THE DATA.
◇ ◇ ◇
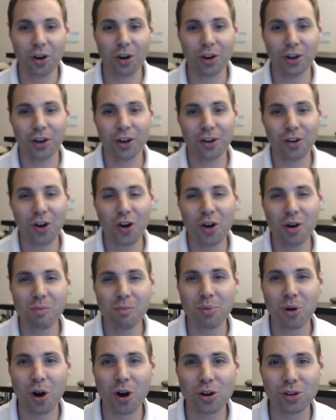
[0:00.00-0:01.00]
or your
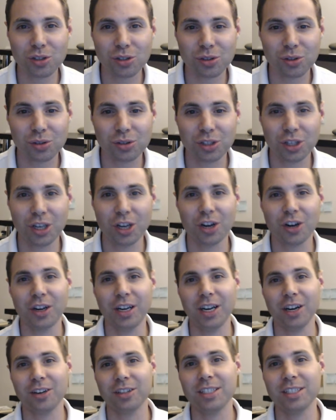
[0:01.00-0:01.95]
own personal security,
◇ ◇ ◇
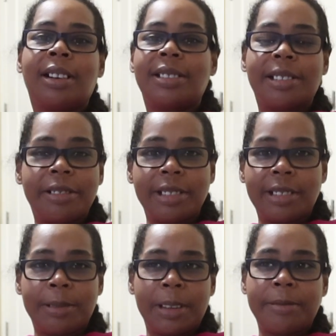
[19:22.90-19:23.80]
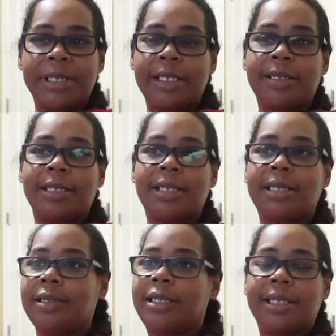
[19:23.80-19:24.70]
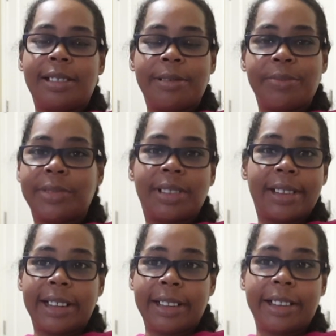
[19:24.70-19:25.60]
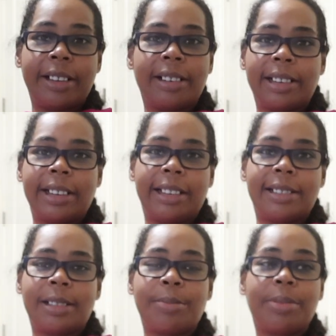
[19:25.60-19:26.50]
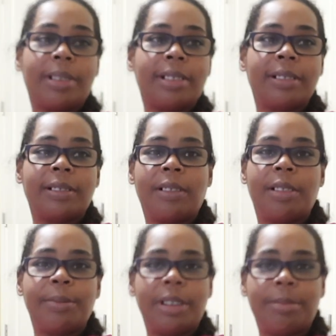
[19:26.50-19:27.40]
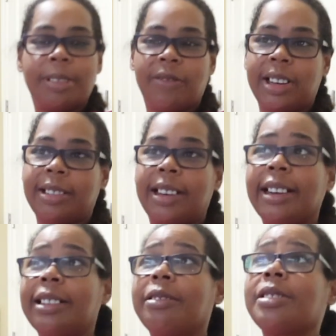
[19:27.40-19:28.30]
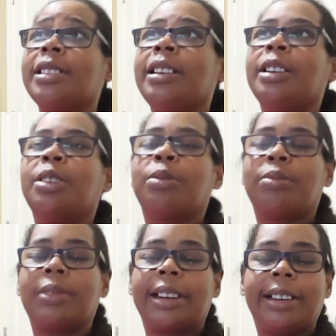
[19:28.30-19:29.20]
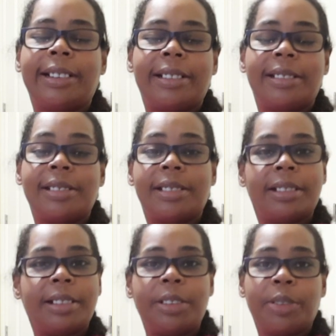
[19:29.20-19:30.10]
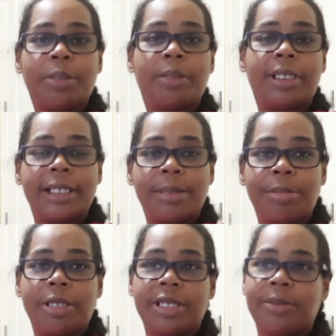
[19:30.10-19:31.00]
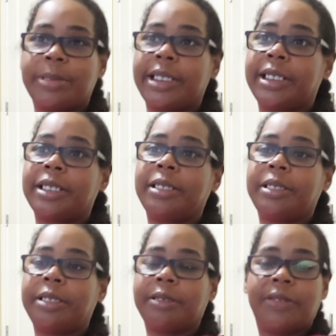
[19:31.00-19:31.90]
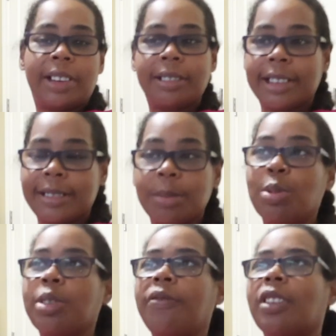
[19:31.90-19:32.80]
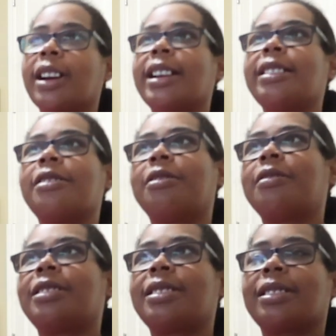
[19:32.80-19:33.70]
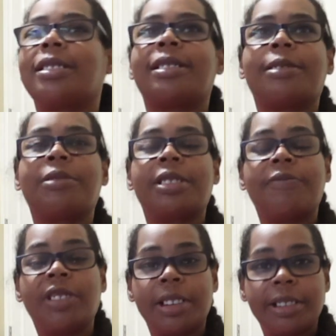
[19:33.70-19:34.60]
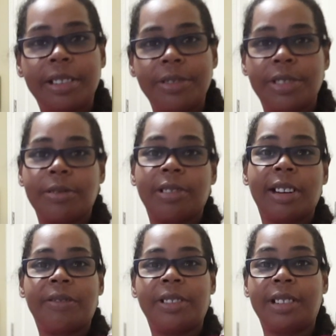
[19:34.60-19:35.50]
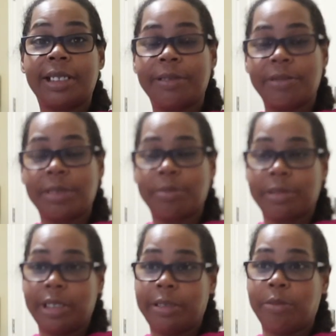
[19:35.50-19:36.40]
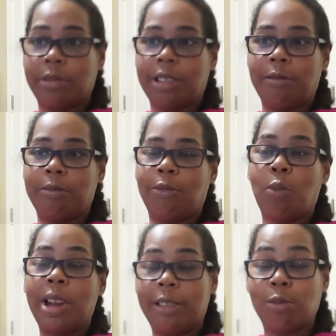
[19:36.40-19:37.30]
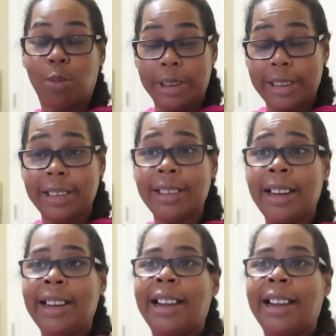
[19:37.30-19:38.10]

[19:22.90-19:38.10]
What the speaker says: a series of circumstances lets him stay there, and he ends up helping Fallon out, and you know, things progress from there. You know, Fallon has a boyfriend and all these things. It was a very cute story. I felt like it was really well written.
◇ ◇ ◇
WHAT IS EXPECTED. Go down the entries above from the line containing "[19:31.00-19:31.90]" to the line containing "What the speaker" and write out each line exactly, leaving pictures out.

ANSWER TO THE EXERCISE.
[19:31.00-19:31.90]
[19:31.90-19:32.80]
[19:32.80-19:33.70]
[19:33.70-19:34.60]
[19:34.60-19:35.50]
[19:35.50-19:36.40]
[19:36.40-19:37.30]
[19:37.30-19:38.10]

[19:22.90-19:38.10]
What the speaker says: a series of circumstances lets him stay there, and he ends up helping Fallon out, and you know, things progress from there. You know, Fallon has a boyfriend and all these things. It was a very cute story. I felt like it was really well written.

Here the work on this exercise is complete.